LES MESSAGERS
Témoignages de migrants
Hélène Crouzillat et Laetitia Tura ont choisi un dispositif simple et épuré. Le film s'ouvre sur de nombreuses images fixes de plages, certaines jonchées de carcasses de navires, pour ensuite laisser la parole à de migrants, capturés ou ramenés par les marocains, survivants d'une nage vers la mort. Témoignant face ou dos à la caméra, ils racontent leur rapport à la barrière qui les sépare de l'Europe, qu'elle soit réelle (la triple barrière physique, faite de grillages et barbelés) ou fictive, accompagnée des zodiacs des marines espagnole ou marocaine.
Pour donner un peu de perspective, les réalisatrice entrecoupent ces interviews, par le discours officiel des autorités (malheureusement uniquement espagnoles... le point de vue des marocains eut été intéressant), récitant leurs objectifs de gestion d'une frontière, bien loin de l'humain, tout en affichant un ironique but de « ne pas blesser ». Côté migrants, les mots sont durs (on les a "jetés" ni plus ni moins à la frontière) et ont leur importance. Et les silences en disent long sur le souffrance.
Les récits de nombreuses noyades se succèdent, se focalisant sur le comportement des policiers et des bateaux issus des deux côtés, dénonçant une « chosification » de l'être humain.
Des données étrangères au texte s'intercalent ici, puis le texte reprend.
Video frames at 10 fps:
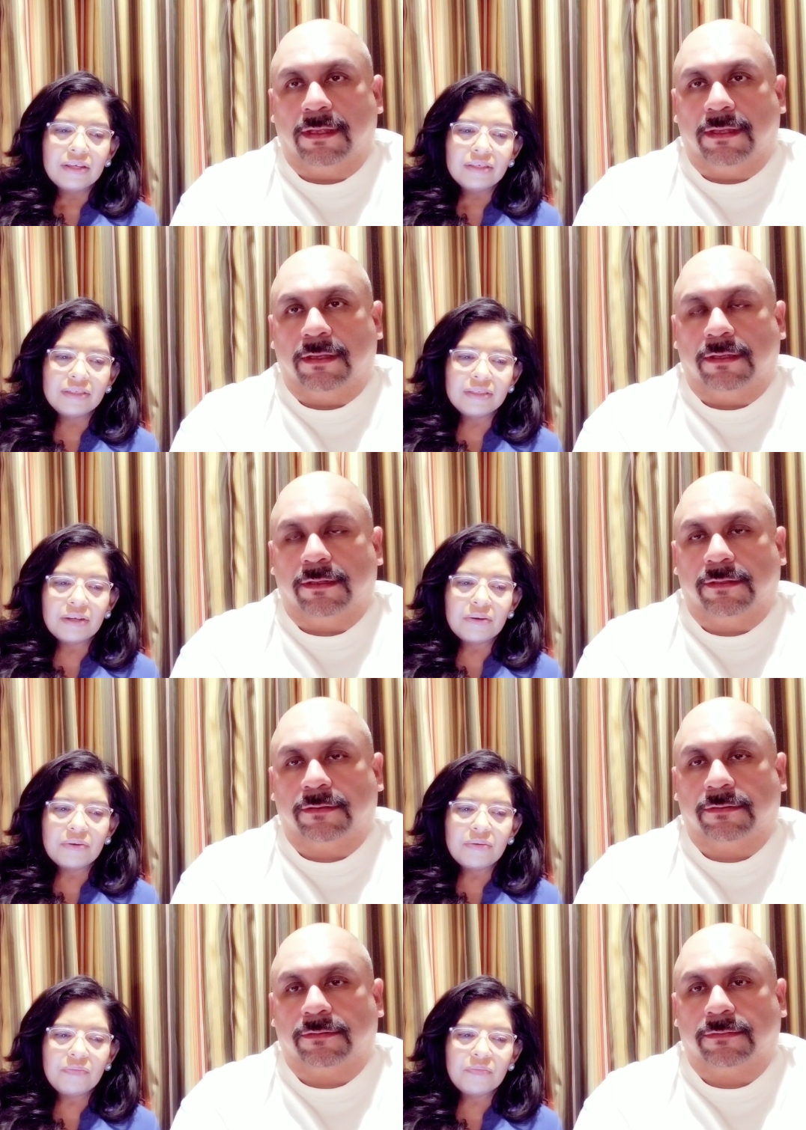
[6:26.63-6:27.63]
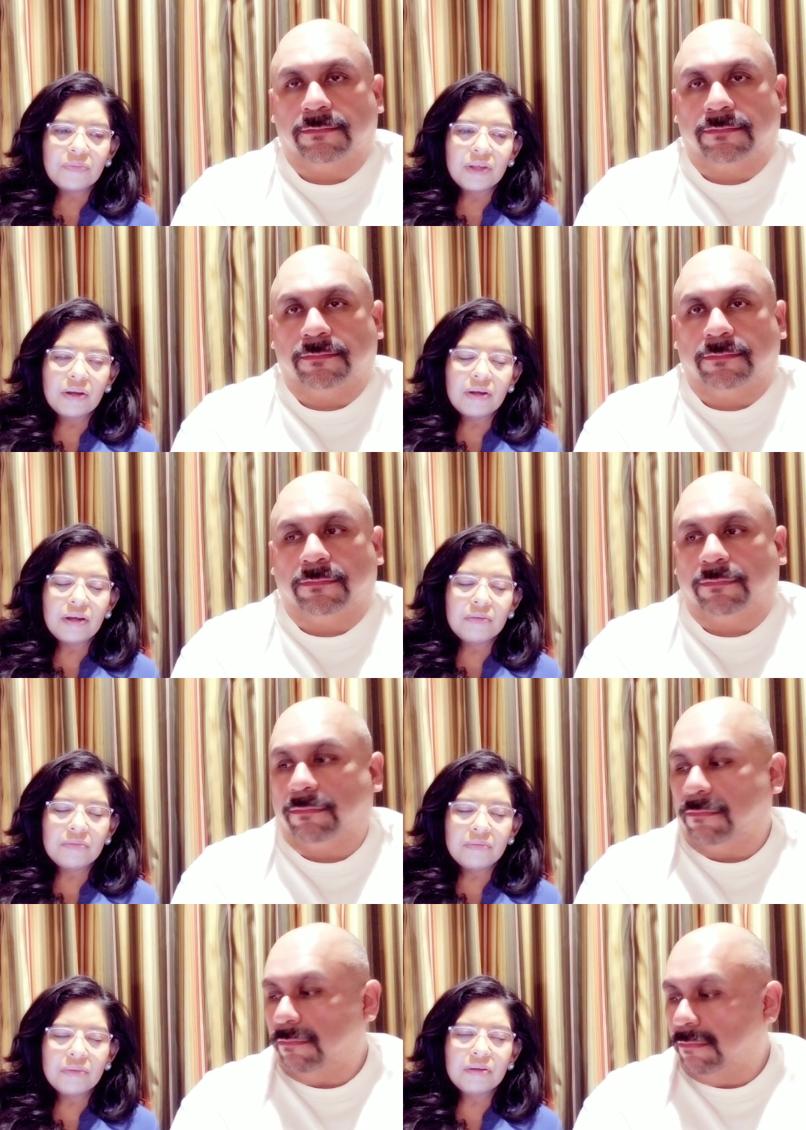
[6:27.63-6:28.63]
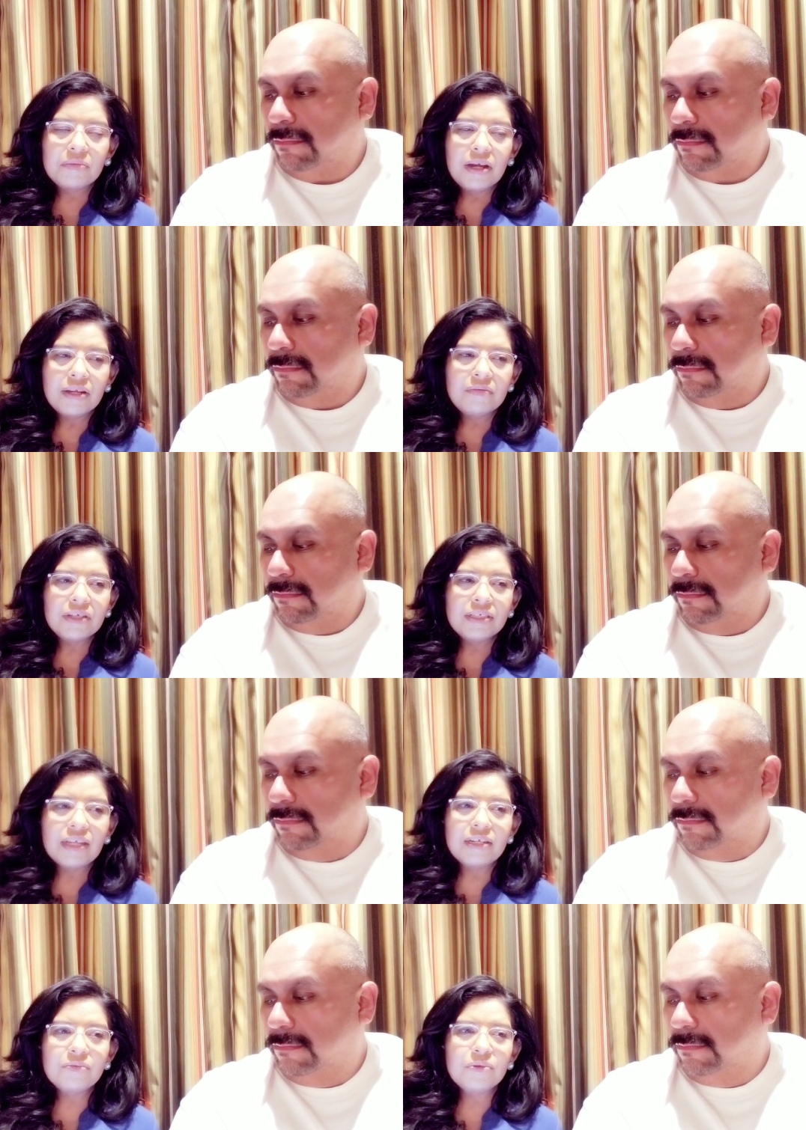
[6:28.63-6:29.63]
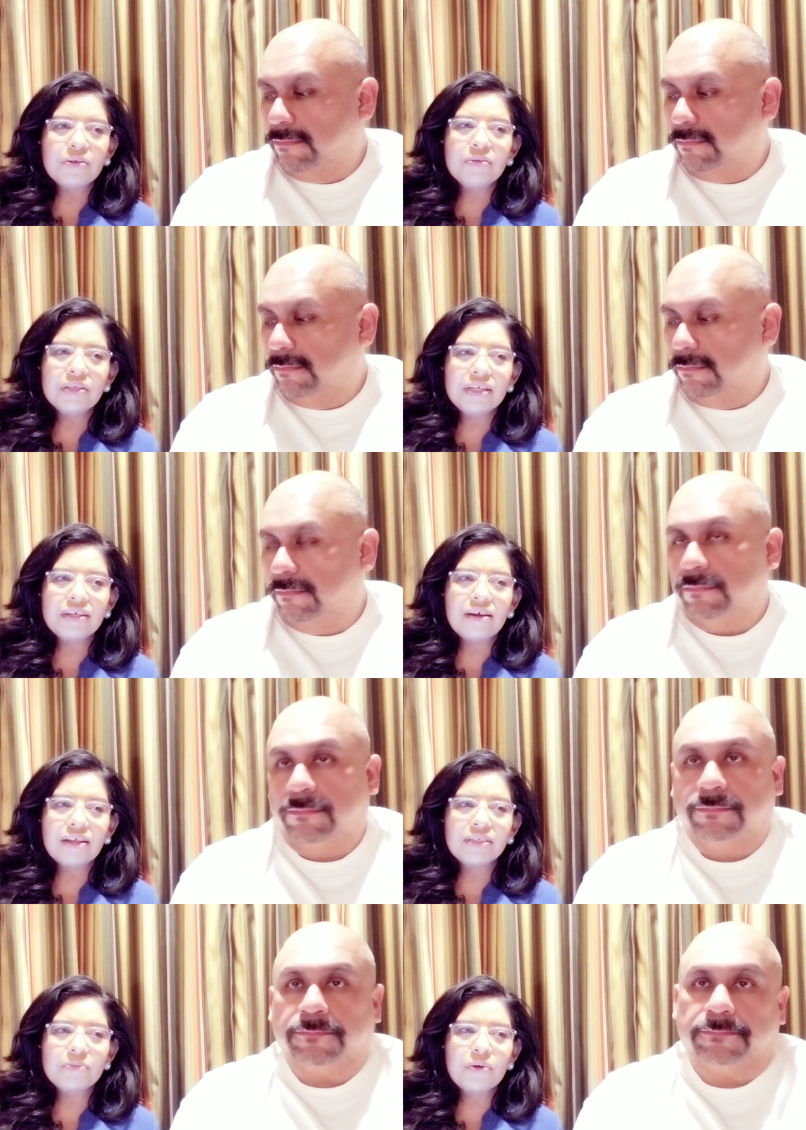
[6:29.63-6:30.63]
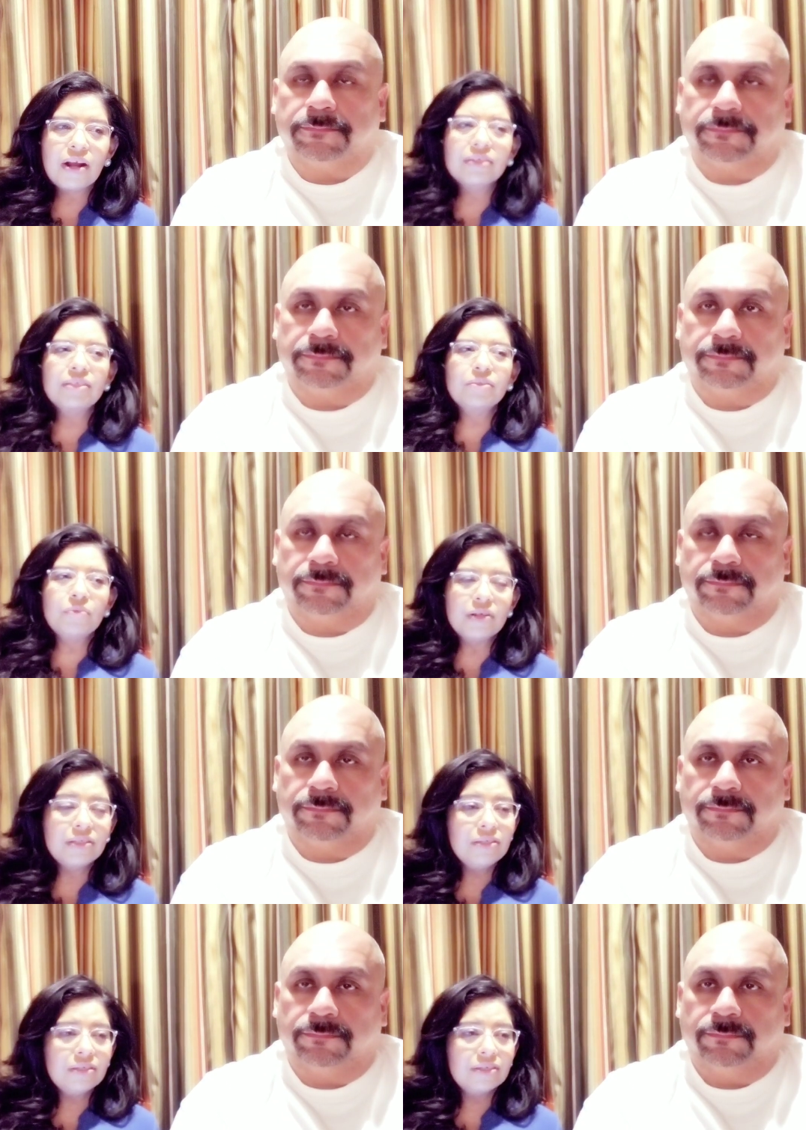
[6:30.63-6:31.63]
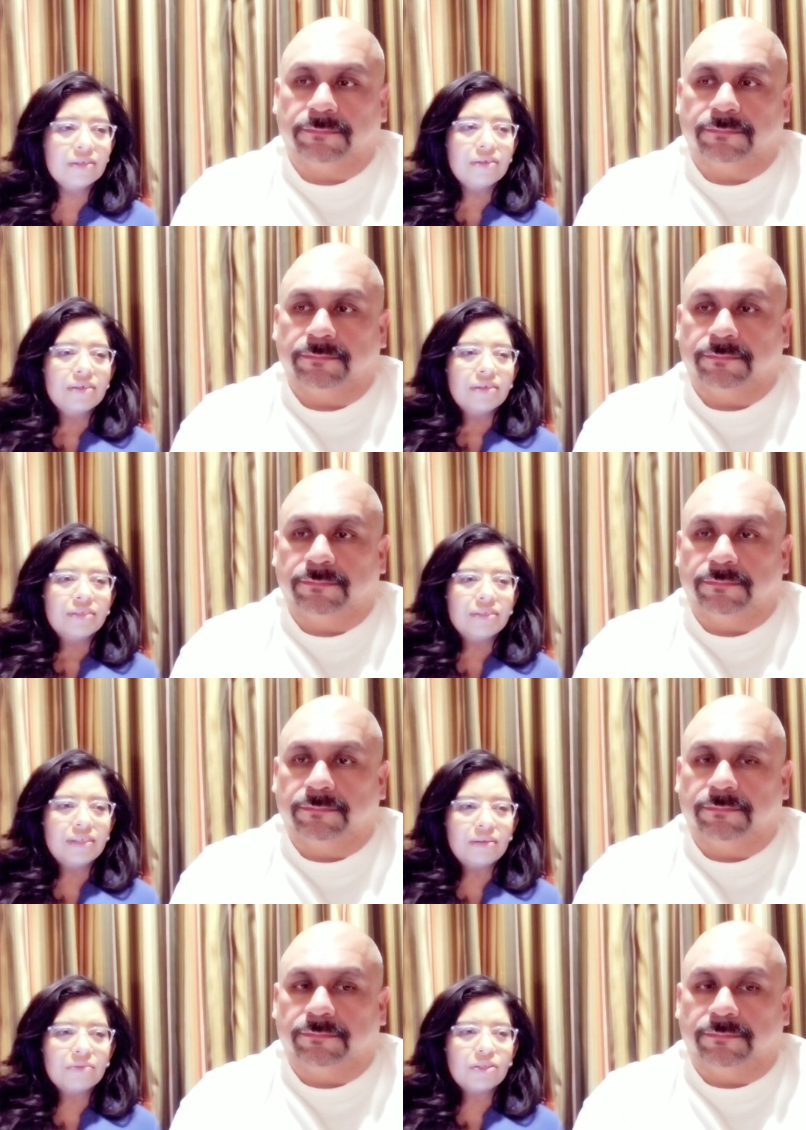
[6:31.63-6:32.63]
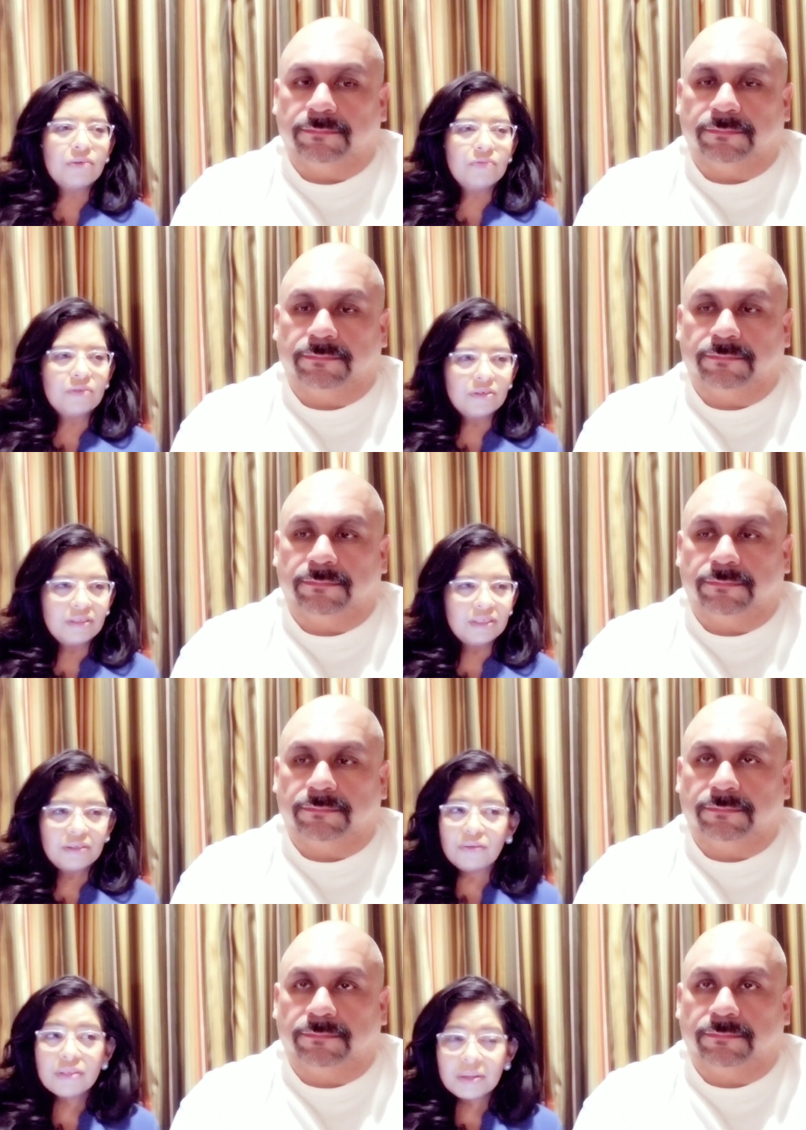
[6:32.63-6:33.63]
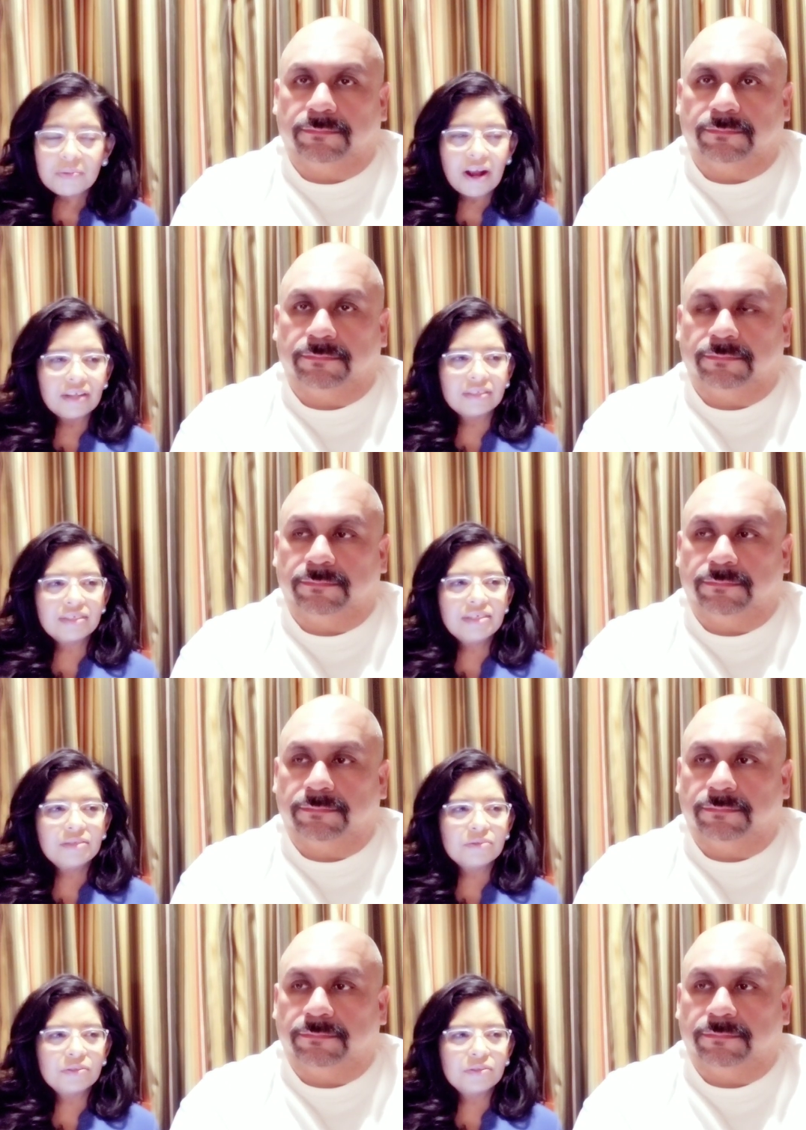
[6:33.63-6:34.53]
Speaker 1: So I, I'm, I'm kind of excited. We only got to practice once Today was our first and only practice,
Et en filigrane se dessine un double enseignement, autour du message envoyé aux immigrants (en résumé : si vous tentez de passer la frontière, la noyade « peut vous arriver »), aussi efficace qu'une barrière, et sur leur caractère même de messagers d'une époque. Un film âpre et sincère, qui souffre tout de même d'un relatif manque de contextualisation quant aux parcours des migrants eux-même.